------ TASK MATERIAL

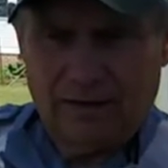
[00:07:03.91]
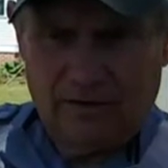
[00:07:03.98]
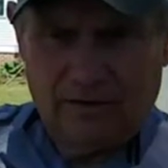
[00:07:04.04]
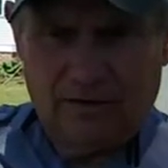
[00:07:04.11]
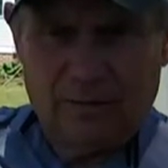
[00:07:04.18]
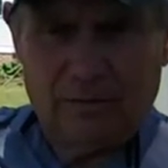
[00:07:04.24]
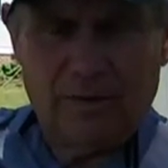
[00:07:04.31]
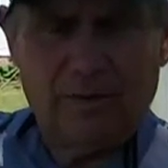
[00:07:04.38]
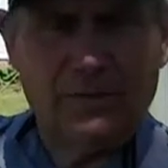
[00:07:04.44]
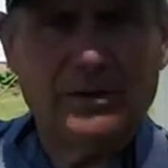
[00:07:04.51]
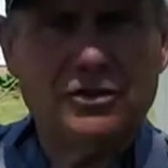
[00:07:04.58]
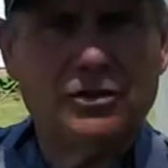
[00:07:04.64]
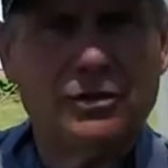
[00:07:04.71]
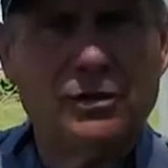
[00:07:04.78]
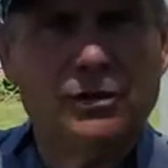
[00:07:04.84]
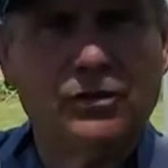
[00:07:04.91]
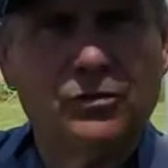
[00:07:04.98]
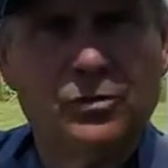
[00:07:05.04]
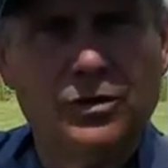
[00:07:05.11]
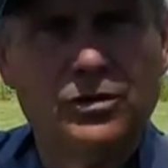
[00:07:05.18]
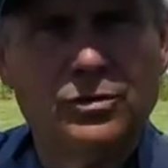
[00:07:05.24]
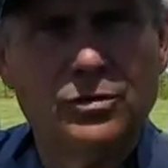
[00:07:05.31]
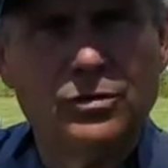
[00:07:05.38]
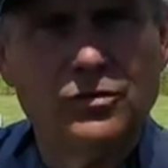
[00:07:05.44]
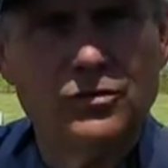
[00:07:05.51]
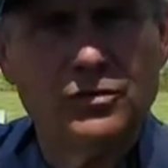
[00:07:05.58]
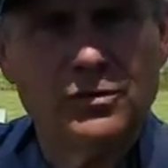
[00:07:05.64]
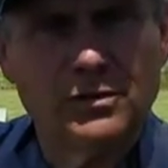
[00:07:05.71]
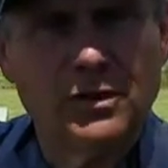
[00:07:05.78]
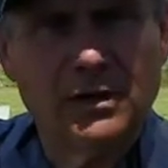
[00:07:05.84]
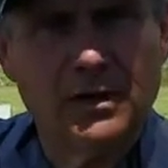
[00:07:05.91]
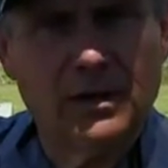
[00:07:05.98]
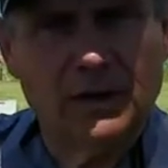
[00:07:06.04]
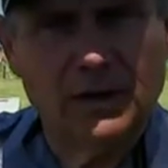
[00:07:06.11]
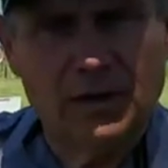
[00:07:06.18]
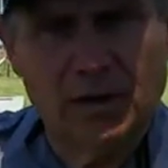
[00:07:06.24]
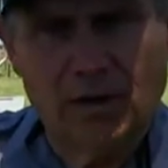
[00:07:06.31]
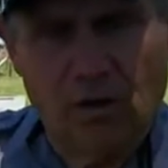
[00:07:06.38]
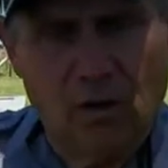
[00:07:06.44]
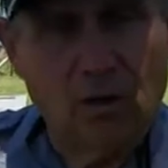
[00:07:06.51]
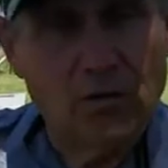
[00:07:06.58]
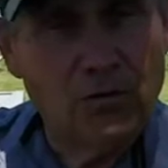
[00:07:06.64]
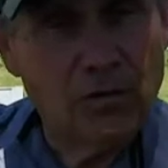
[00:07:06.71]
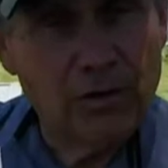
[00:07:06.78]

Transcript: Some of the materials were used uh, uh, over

------------
------ TASK MATERIAL

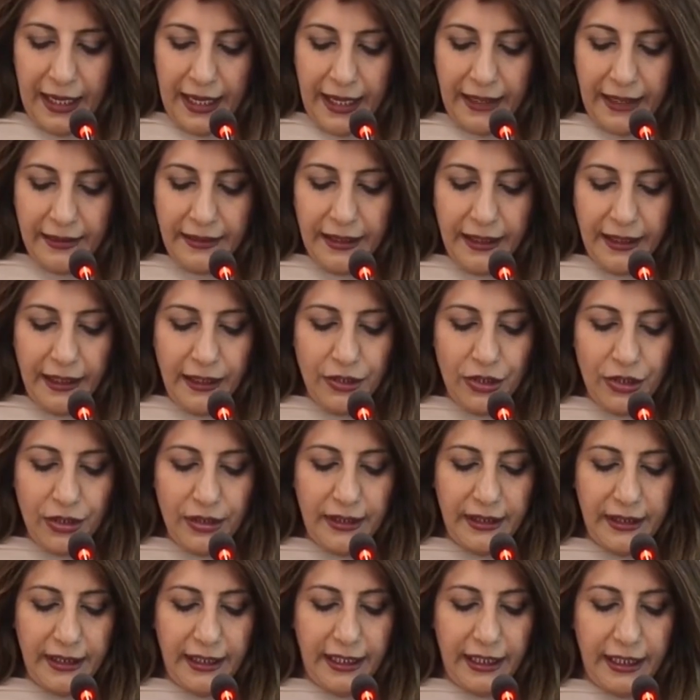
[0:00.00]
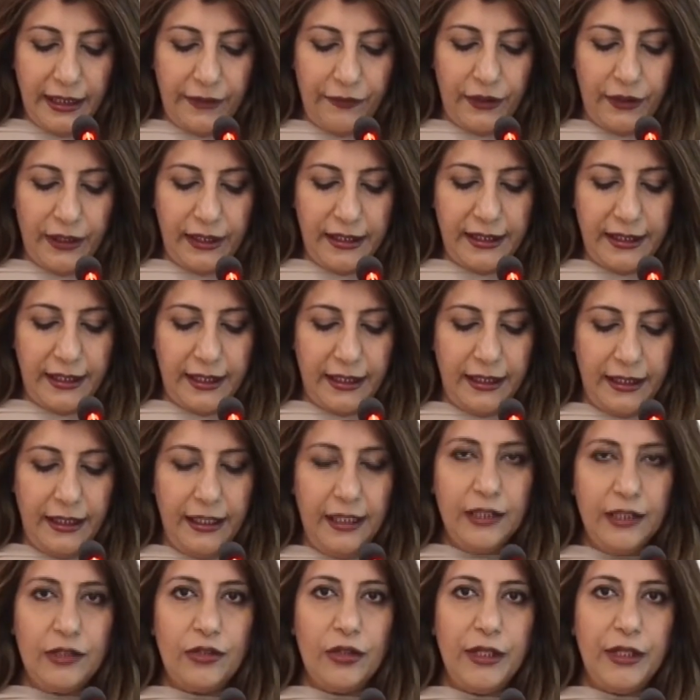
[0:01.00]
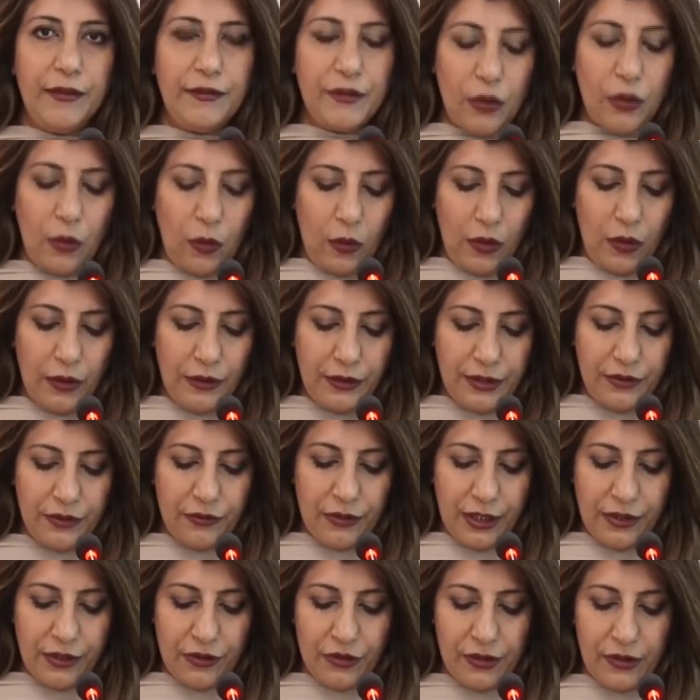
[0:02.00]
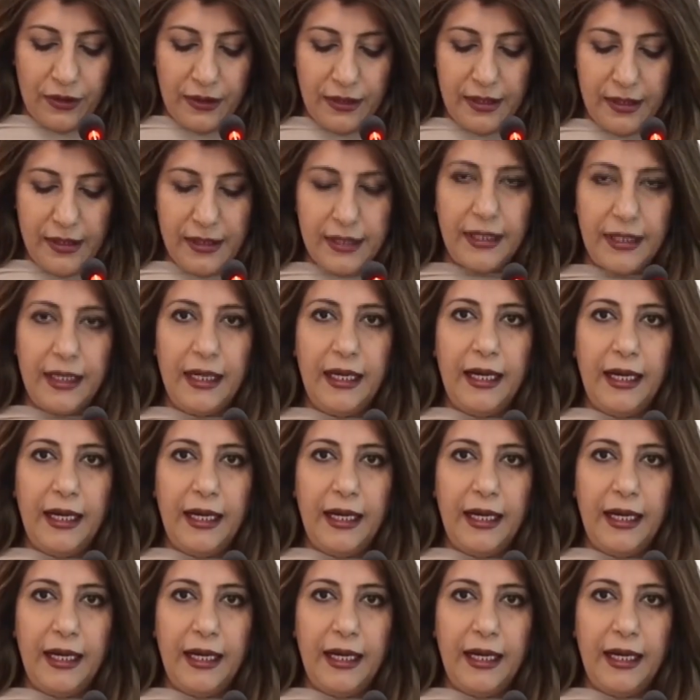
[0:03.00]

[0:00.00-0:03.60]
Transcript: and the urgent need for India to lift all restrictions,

------------

## EXERCISE DIRECTIONS
Between and including the line above that contains "[00:07:05.38]" and the line that contains "Transcript: Some of", restate every line word for word. Pictures stay out.

## ANSWER SECTION
[00:07:05.38]
[00:07:05.44]
[00:07:05.51]
[00:07:05.58]
[00:07:05.64]
[00:07:05.71]
[00:07:05.78]
[00:07:05.84]
[00:07:05.91]
[00:07:05.98]
[00:07:06.04]
[00:07:06.11]
[00:07:06.18]
[00:07:06.24]
[00:07:06.31]
[00:07:06.38]
[00:07:06.44]
[00:07:06.51]
[00:07:06.58]
[00:07:06.64]
[00:07:06.71]
[00:07:06.78]

Transcript: Some of the materials were used uh, uh, over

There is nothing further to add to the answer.